**** Records to process ****

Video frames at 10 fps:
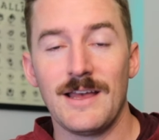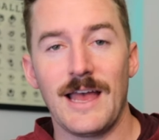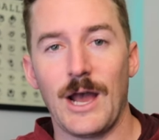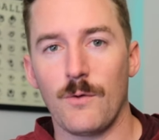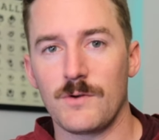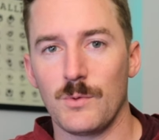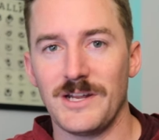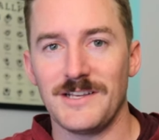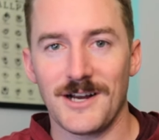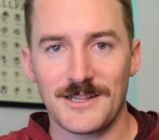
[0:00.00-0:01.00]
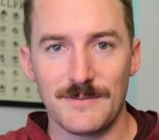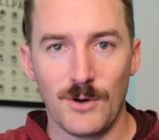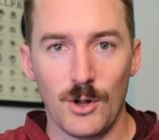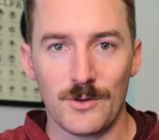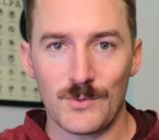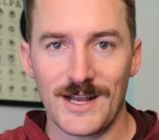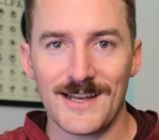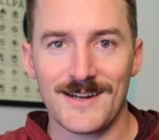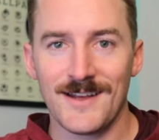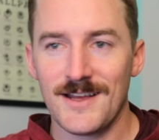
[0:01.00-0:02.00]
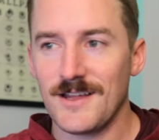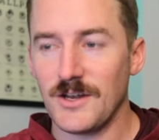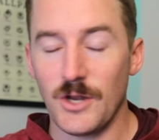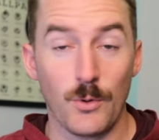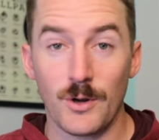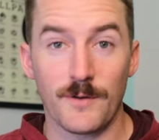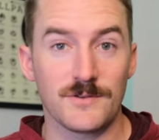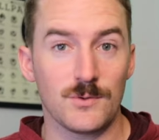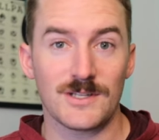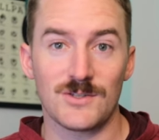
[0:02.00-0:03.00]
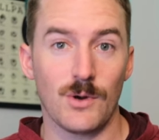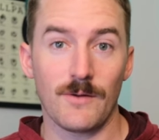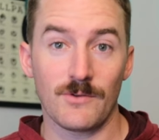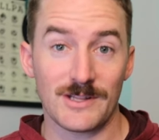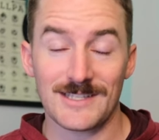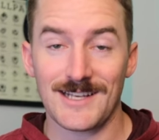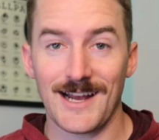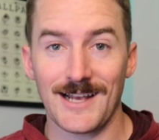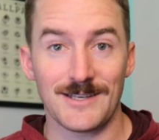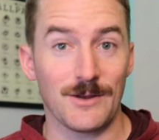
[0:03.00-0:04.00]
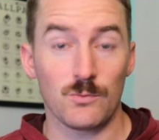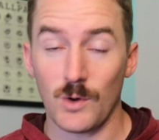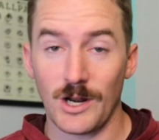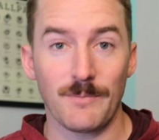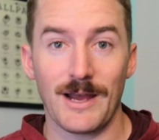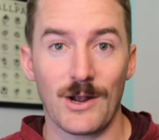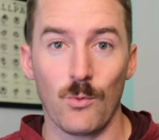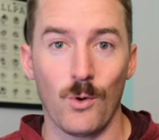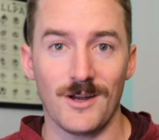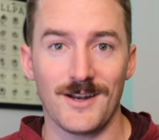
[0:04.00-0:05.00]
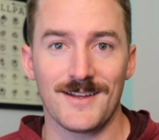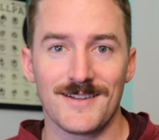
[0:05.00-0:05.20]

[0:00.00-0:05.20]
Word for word: However, when he tucked the ball and ran, no nerves whatsoever. This guy is a running back one.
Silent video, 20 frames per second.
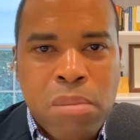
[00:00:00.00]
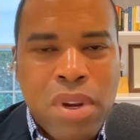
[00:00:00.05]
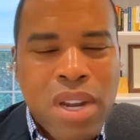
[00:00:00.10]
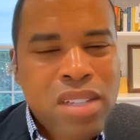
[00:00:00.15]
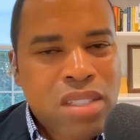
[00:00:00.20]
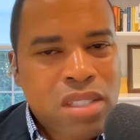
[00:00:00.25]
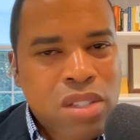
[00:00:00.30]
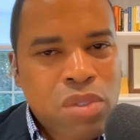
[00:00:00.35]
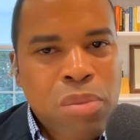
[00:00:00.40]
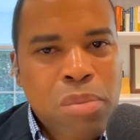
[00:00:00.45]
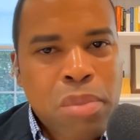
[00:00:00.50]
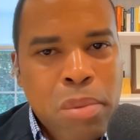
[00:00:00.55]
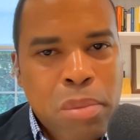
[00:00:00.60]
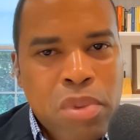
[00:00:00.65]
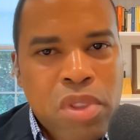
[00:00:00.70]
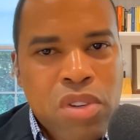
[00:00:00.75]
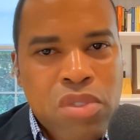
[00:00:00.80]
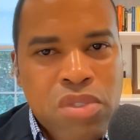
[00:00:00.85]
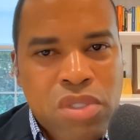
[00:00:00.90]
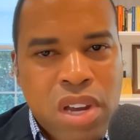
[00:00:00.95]
But I still
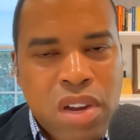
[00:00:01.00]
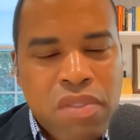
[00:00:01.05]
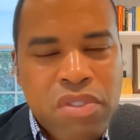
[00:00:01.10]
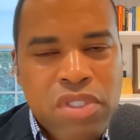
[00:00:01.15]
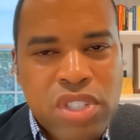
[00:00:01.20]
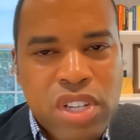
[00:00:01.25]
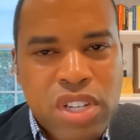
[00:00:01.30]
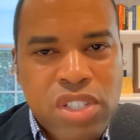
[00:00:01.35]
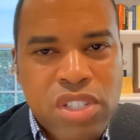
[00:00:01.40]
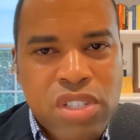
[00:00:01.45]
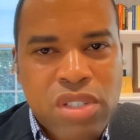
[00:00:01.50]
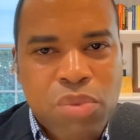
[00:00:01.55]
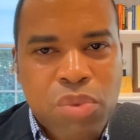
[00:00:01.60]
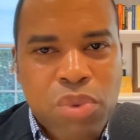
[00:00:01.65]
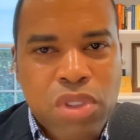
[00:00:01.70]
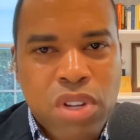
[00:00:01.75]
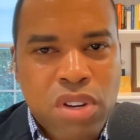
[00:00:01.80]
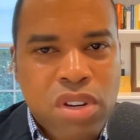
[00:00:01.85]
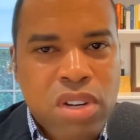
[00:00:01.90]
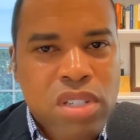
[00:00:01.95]
remember those
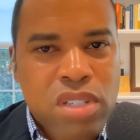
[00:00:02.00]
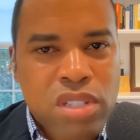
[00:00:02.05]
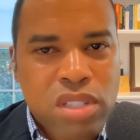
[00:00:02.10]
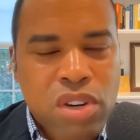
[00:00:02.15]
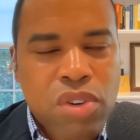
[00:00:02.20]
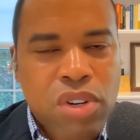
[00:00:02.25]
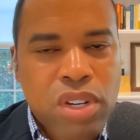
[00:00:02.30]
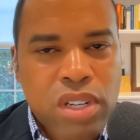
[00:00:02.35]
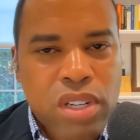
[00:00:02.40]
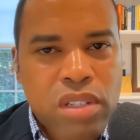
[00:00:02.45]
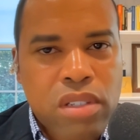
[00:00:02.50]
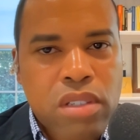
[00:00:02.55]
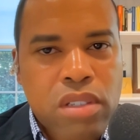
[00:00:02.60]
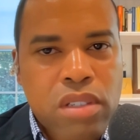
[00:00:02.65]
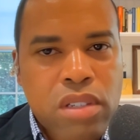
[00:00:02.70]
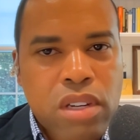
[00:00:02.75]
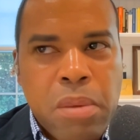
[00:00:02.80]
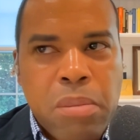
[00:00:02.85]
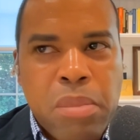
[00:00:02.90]
conversations with our custodian,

****

## [Task to carry out]
Whatever pictures the records hold, omit them; give again exactly the lines from the one containing "[00:00:00.25]" through the one containing "[00:00:02.60]".

## [Result of this exercise]
[00:00:00.25]
[00:00:00.30]
[00:00:00.35]
[00:00:00.40]
[00:00:00.45]
[00:00:00.50]
[00:00:00.55]
[00:00:00.60]
[00:00:00.65]
[00:00:00.70]
[00:00:00.75]
[00:00:00.80]
[00:00:00.85]
[00:00:00.90]
[00:00:00.95]
But I still
[00:00:01.00]
[00:00:01.05]
[00:00:01.10]
[00:00:01.15]
[00:00:01.20]
[00:00:01.25]
[00:00:01.30]
[00:00:01.35]
[00:00:01.40]
[00:00:01.45]
[00:00:01.50]
[00:00:01.55]
[00:00:01.60]
[00:00:01.65]
[00:00:01.70]
[00:00:01.75]
[00:00:01.80]
[00:00:01.85]
[00:00:01.90]
[00:00:01.95]
remember those
[00:00:02.00]
[00:00:02.05]
[00:00:02.10]
[00:00:02.15]
[00:00:02.20]
[00:00:02.25]
[00:00:02.30]
[00:00:02.35]
[00:00:02.40]
[00:00:02.45]
[00:00:02.50]
[00:00:02.55]
[00:00:02.60]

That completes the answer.